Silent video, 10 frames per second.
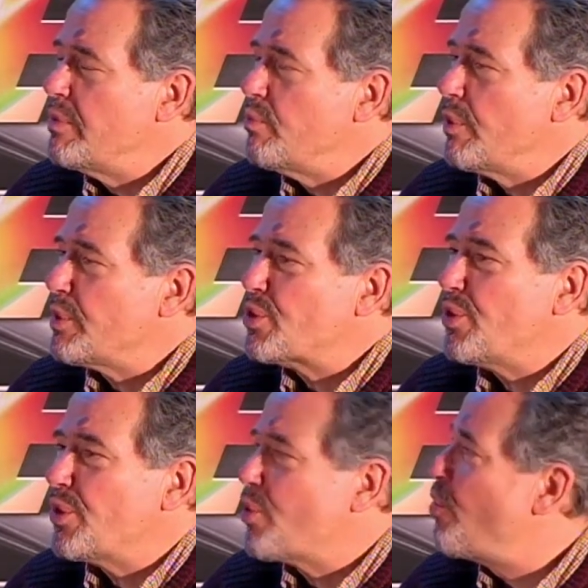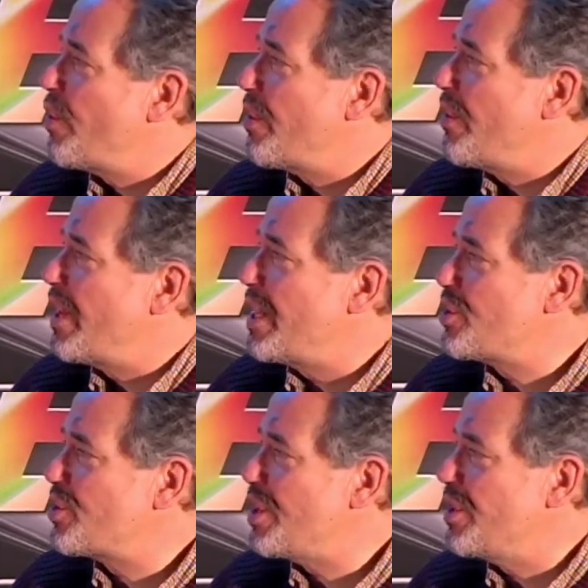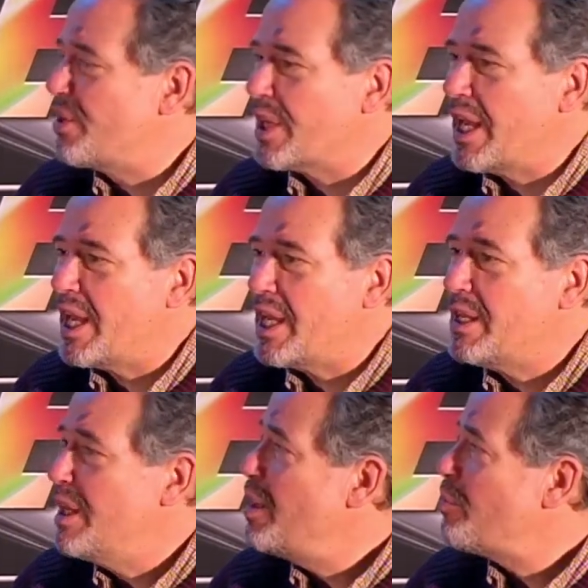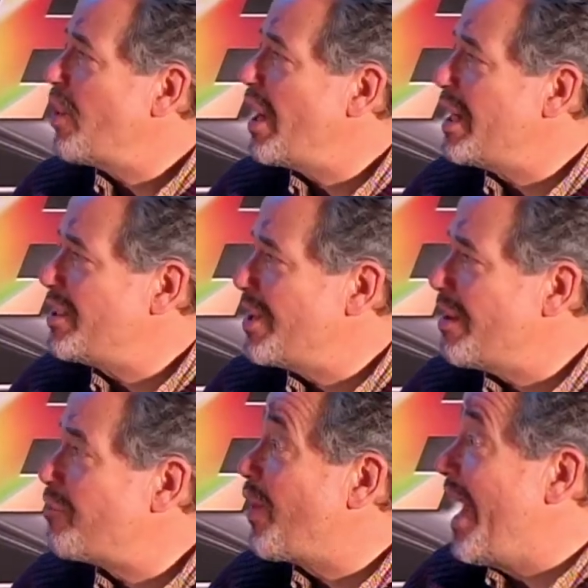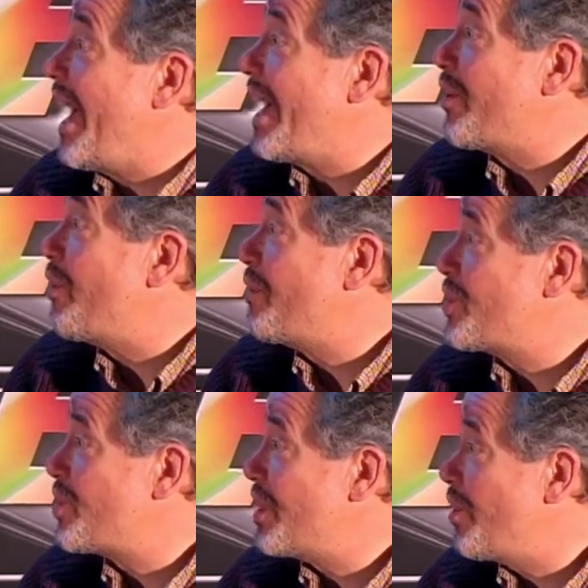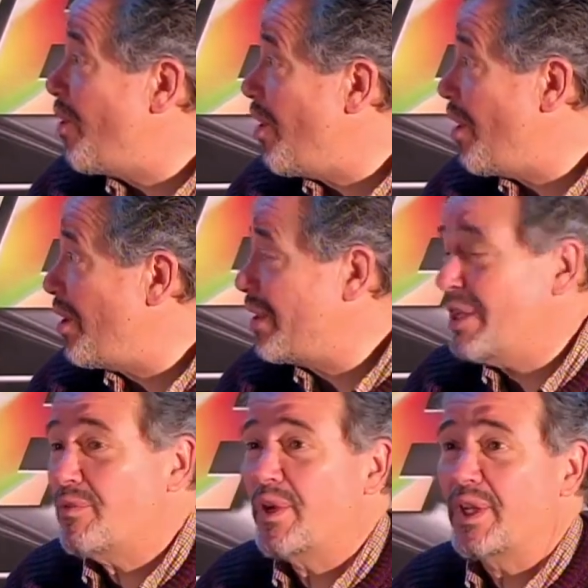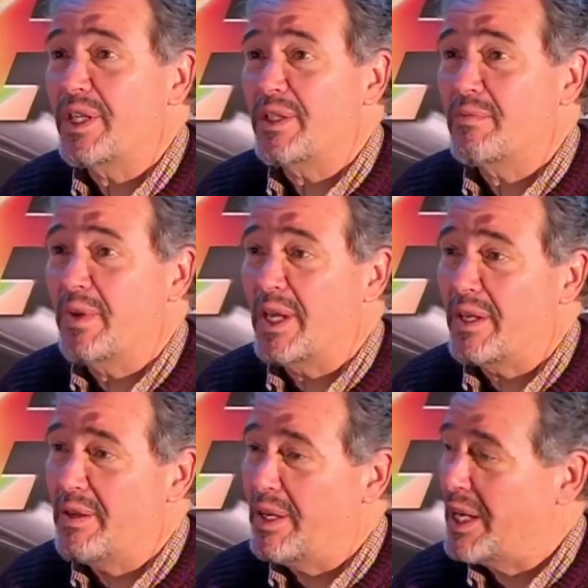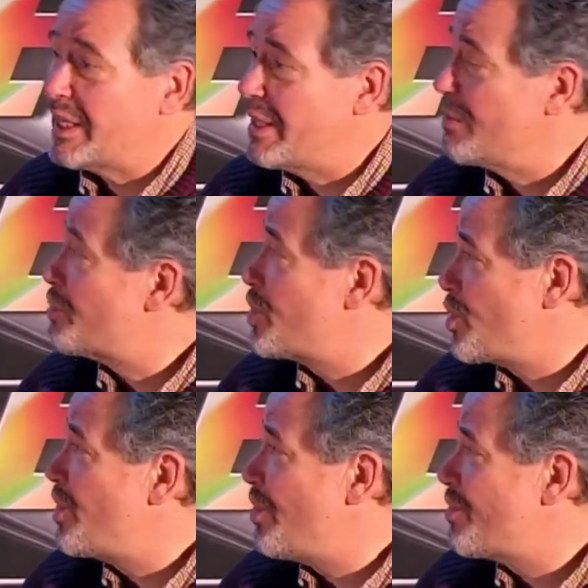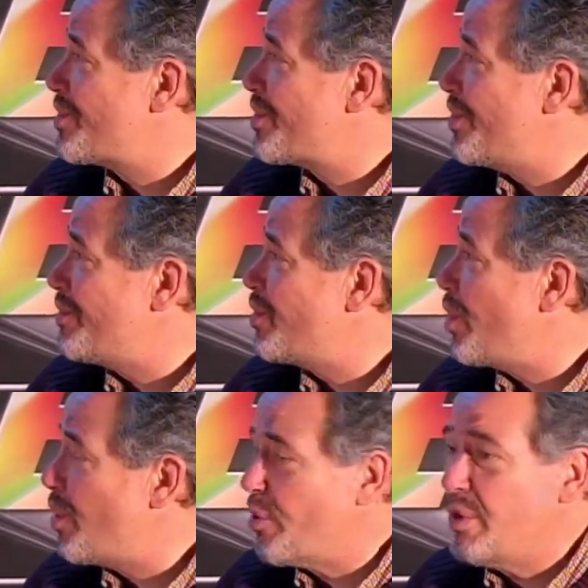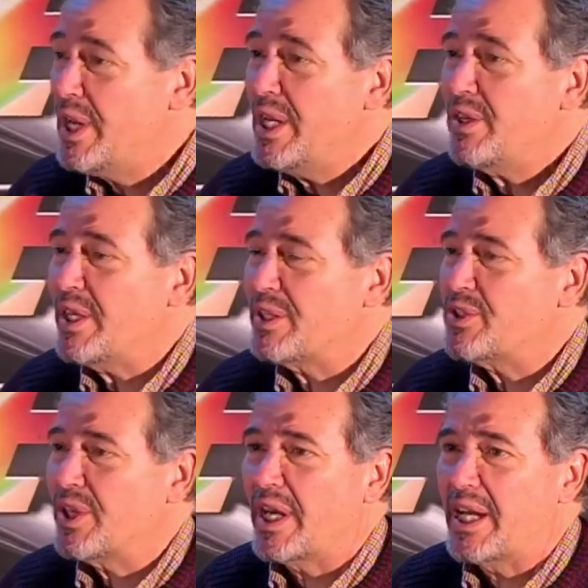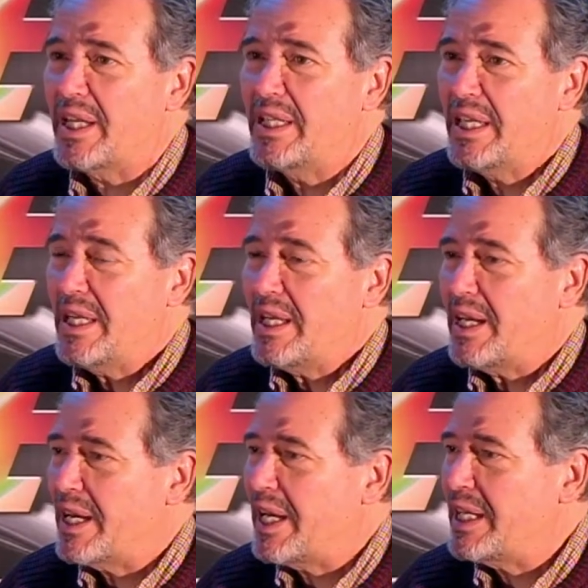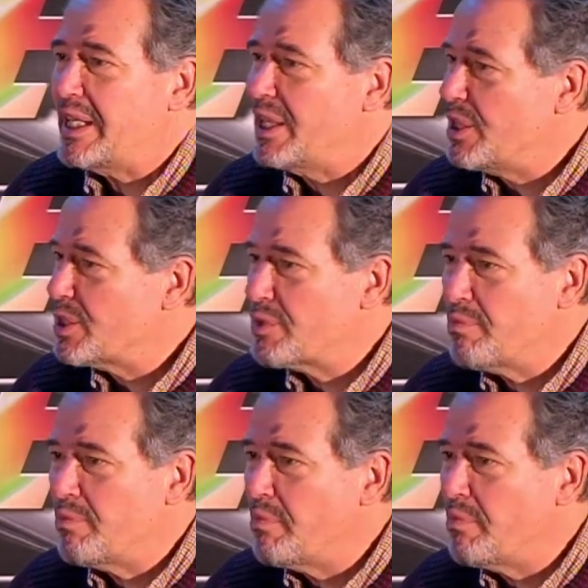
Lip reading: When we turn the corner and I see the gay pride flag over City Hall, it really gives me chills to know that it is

________________________________________

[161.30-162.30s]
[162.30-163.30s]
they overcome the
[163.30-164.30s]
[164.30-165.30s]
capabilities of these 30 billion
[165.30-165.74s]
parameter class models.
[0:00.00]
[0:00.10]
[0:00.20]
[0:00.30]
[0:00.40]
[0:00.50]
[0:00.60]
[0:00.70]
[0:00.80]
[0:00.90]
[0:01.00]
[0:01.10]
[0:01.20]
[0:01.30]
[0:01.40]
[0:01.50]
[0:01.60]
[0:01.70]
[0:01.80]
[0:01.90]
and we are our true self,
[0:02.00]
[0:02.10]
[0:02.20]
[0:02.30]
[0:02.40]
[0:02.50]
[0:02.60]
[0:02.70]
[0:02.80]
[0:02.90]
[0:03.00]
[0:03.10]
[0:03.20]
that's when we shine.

________________________________________

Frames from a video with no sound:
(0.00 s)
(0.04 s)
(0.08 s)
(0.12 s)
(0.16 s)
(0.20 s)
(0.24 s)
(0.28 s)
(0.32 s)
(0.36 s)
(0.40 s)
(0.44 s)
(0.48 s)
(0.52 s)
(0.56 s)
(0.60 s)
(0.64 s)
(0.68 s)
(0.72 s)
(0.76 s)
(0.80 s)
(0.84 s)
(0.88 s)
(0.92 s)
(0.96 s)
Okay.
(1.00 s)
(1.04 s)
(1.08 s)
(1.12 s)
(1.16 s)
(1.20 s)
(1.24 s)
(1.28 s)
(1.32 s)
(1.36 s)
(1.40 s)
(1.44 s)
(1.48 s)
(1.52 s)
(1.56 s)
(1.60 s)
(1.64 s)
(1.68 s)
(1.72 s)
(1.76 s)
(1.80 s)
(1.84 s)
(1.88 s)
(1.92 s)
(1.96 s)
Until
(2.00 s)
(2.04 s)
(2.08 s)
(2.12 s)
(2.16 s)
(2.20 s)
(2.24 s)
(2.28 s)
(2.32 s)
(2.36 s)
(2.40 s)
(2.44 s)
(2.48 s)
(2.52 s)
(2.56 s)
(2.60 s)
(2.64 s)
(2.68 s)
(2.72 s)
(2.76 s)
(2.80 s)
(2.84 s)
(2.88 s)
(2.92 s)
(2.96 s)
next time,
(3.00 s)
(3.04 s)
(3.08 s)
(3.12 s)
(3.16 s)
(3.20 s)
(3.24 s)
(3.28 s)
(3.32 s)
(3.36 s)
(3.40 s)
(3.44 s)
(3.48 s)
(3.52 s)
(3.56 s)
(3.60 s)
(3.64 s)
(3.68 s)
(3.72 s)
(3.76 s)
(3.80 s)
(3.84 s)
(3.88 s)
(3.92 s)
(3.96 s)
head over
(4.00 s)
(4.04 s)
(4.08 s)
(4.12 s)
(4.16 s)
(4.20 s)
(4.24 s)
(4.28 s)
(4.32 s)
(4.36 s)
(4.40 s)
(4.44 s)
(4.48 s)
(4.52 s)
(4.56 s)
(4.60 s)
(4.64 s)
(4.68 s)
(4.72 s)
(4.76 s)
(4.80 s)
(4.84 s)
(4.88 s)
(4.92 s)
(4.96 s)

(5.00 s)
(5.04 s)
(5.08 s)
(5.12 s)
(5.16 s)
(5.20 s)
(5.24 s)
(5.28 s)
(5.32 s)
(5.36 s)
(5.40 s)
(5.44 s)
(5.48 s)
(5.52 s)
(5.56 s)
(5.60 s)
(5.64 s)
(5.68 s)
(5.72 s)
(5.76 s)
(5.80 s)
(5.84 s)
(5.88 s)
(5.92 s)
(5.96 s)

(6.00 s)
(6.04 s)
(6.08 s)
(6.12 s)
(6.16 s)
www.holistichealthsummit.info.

________________________________________

● What is needed:
Each line in the material above that mentions the word "video" must be copied.

● Problem solution:
Silent video, 10 frames per second.
Frames from a video with no sound:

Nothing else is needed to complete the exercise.